S3 notes - Using and Operating Ceph

Note: If you are looking for the old notes related to the infrasctructure based on consul and nomad, please refer to old documentation.

The CERN S3 service (s3.cern.ch) is provided by the gabe cluster and an arbitrary number of radosgw running on VMs. Each node in the ceph/gabe/radosgw hostgroup also runs a reverse-proxy daemon (Træfik), to spread the load on the VMs running a radosgw and to route traffic to different dedicated RGWs (cvmfs, gitlab, ...).

A second S3 cluster (s3-fr-prevessin-1.cern.ch) is also available in Prevessin Nethub Hub (nethub).

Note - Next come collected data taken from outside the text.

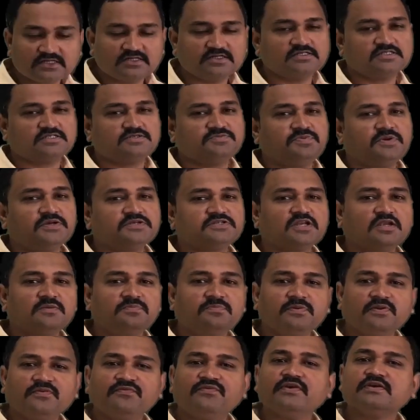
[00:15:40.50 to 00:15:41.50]
a special
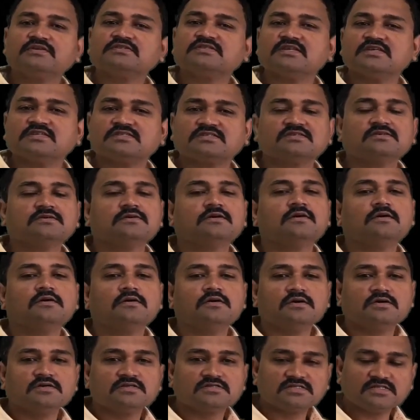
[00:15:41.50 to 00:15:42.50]
prefixes
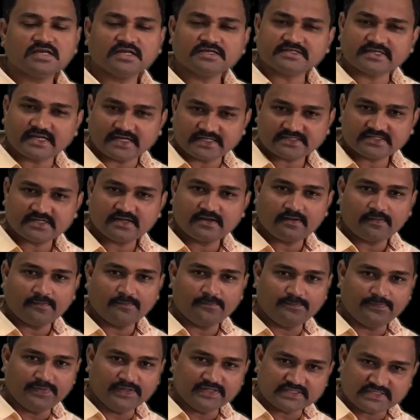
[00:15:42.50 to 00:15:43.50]
such as
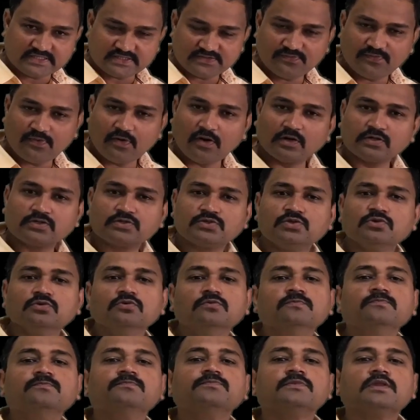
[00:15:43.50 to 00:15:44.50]
bis for
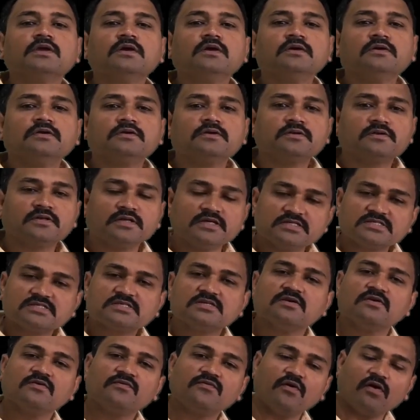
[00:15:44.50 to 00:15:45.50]
2,
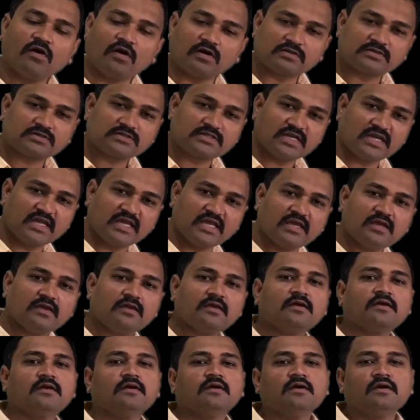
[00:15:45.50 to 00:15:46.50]
tris for 3,
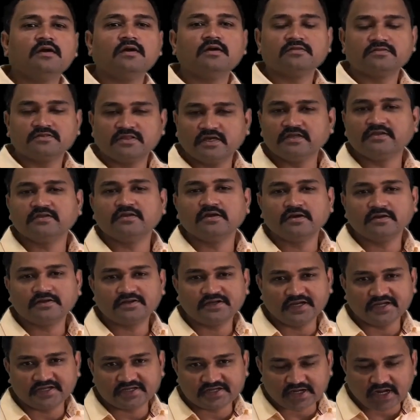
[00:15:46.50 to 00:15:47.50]
then
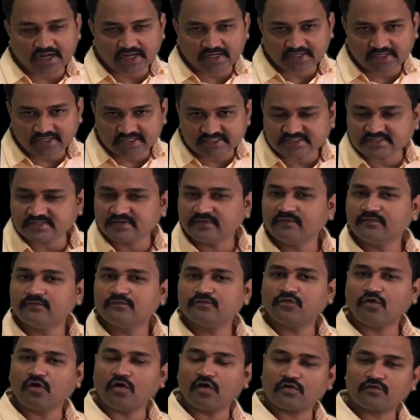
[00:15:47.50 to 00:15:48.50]
tetrakis
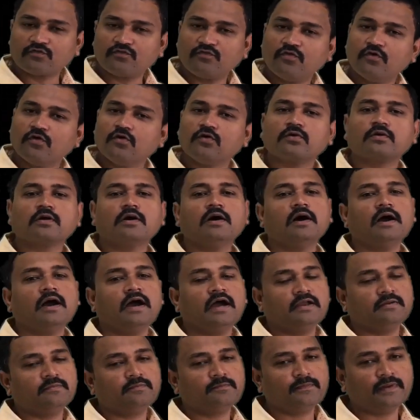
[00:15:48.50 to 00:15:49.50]
for 4
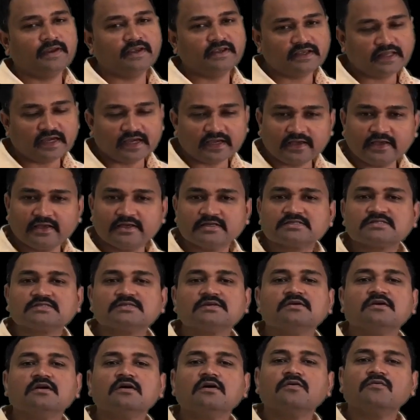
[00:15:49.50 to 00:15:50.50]
and
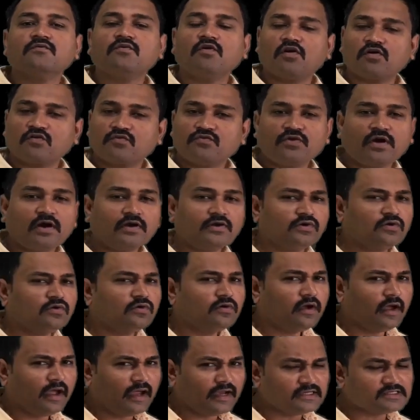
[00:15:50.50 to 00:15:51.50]
pentakis for 5
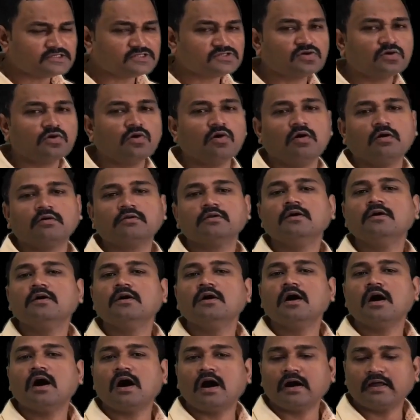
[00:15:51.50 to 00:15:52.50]
and so on
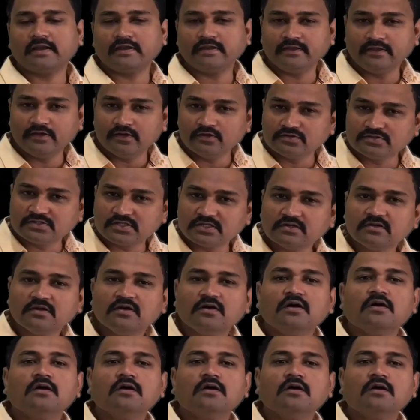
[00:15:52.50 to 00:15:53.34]
are used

Both clusters (as of July 2021) use similar technologies: Ceph, RGWs, Træfik, Logstash, ....

RadosGW: Daemon handling S3 requests and interacting with the Ceph cluster
Træfik: Handles HTTP(S) requests from the Internet and spreads the load on radosgw daemons.
Logstash: Sidecar process that ships the access logs produced by Træfik to the MONIT infrastructure.

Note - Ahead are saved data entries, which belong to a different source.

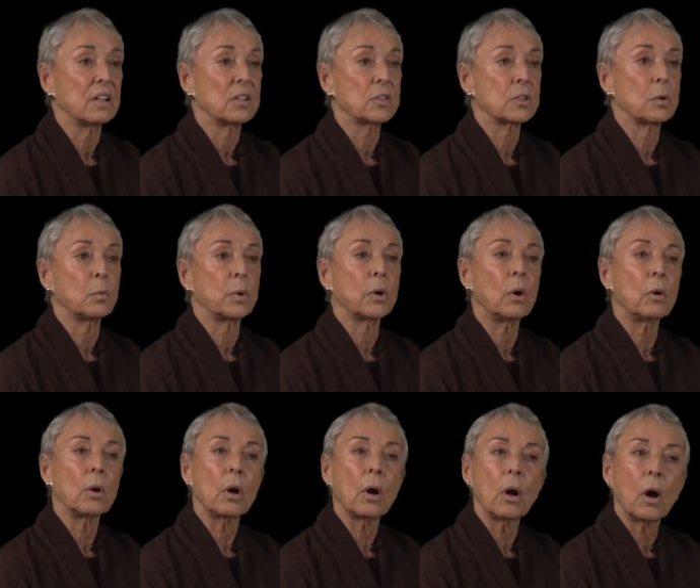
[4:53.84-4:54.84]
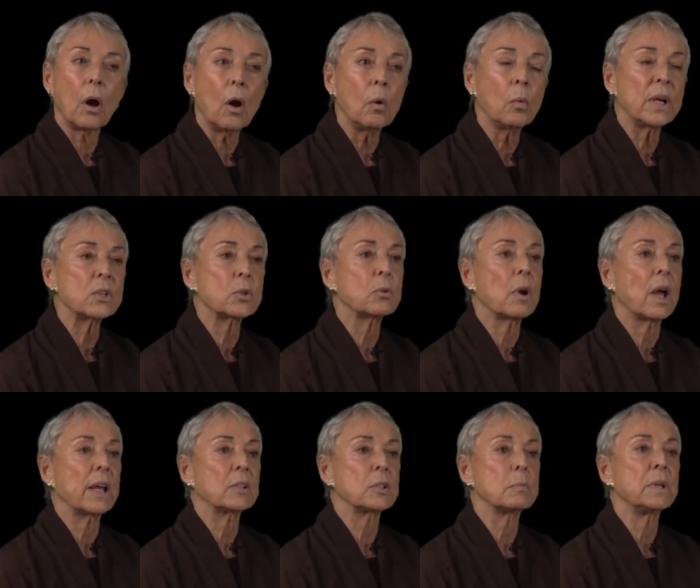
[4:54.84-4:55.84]
So we're always
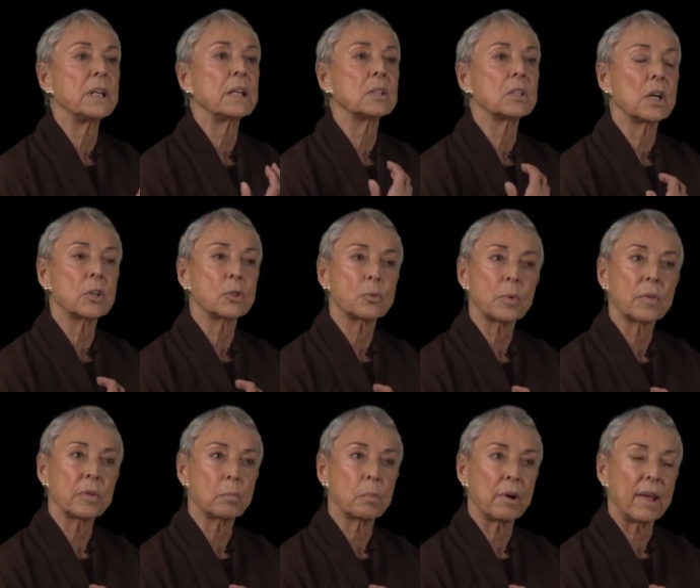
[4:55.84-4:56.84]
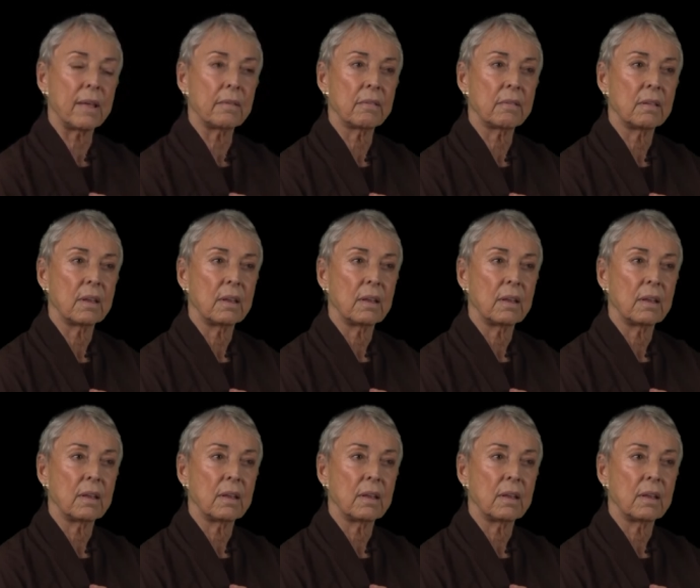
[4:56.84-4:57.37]
trying to be in touch with the breath.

Upstream RadosGW documentation: (https://docs.ceph.com/en/nautilus/radosgw/)
Upstream documentation on radosgw-admin tool: (https://docs.ceph.com/en/nautilus/man/8/radosgw-admin/)
Træfik documentation: (https://docs.Træfik.io/)
S3 Script guide: (https://gitlab.cern.ch/ceph/ceph-guide/-/blob/master/src/ops/s3-scripts.md)

Træfik: http://s3.cern.ch/traefik/ (requires basic auth)
ElasticSearch for access logs: https://es-ceph.cern.ch/ (from CERN network only)
Various S3 dashboards (and underlying Ceph clusters) on Filer Carbon
Buckets rates (and others) on Monit Grafana

Maintenance Tasks

Each machine running Træfik/RGW is:

Part of the s3.cern.ch alias (managed by lbclient), with Træfik accepting connections on port 80 and 443 for HTTP and HTTPS, respectively
A backend RadosGW for all the Træfiks of the cluster, with the Ceph RadosGW daemon accepting connections on port 8080

To remove a machine from s3.cern.ch, touch /etc/nologin or change the roger status to intervention/disabled (roger update --appstate=intervention <hostname>). This will make lbclient return a negative value and the machine will be removed from the alias.
To remove temporarily a RadosGW from the list of backends (e.g., for a cluster upgrade), touch /etc/nologin and the RadosGW process will return 503 for requests to /swift/healthcheck. This path is used by Træfik healthcheck and, if the return code is different from 200, Træfik will stop sending requests to that backend. Wait few minutes to let in-flight requests complete, then restart the RadosGW process without clients noticing. See Pull Request to implement healthcheck disabling path.
To remove permanently a RadosGW from the list of backends (e.g., decommissioning), change the Træfik dynamic configuration via puppet in Træfik.yaml by removing the machine from the servers list. The new configuration must be applied by all the other nodes. To run puppet everywhere, use mco from aiadm:

[ebocchi@aiadm81 ~]$ mco puppet runonce -T ceph -F hostgroup=ceph/gabe/radosgw/Træfik --dt=3

 * [ ============================================================> ] 14 / 14

Finished processing 14 / 14 hosts in 114.60 ms

Spawn a new VM with the script cephgabe-rgwtraefik-create.sh from aiadm
Wait for the VM to be online and run puppet several times so that the configuration is up to date
Make sure you have received the email confirming the VM has been added to the firewall set (and so it is reachable from the big Internet)
Make sure the new VM serves requests as expects (Test IPv4 and IPv6, HTTP and HTTPS):

curl -vs --resolve s3.cern.ch:{80, 443}:<ip_address_of_new_VM> http(s)://s3.cern.ch/cvmfs-atlas/cvmfs/atlas.cern.ch/.cvmfspublished --output -

Add the VM to the Prometheus s3_lb job (see prometheus puppet config) to monitor its availability and collect statistics on failed (HTTP 50*) requests
Change the roger status to production and enable all alarms. The machine will now be part of the s3.cern.ch alias
Update the Træfik dynamic configuration via puppet in Træfik.yaml by adding the new backend to the servers list. The new configuration must be applied by all the other nodes. To run puppet everywhere, use mco from aiadm (see above).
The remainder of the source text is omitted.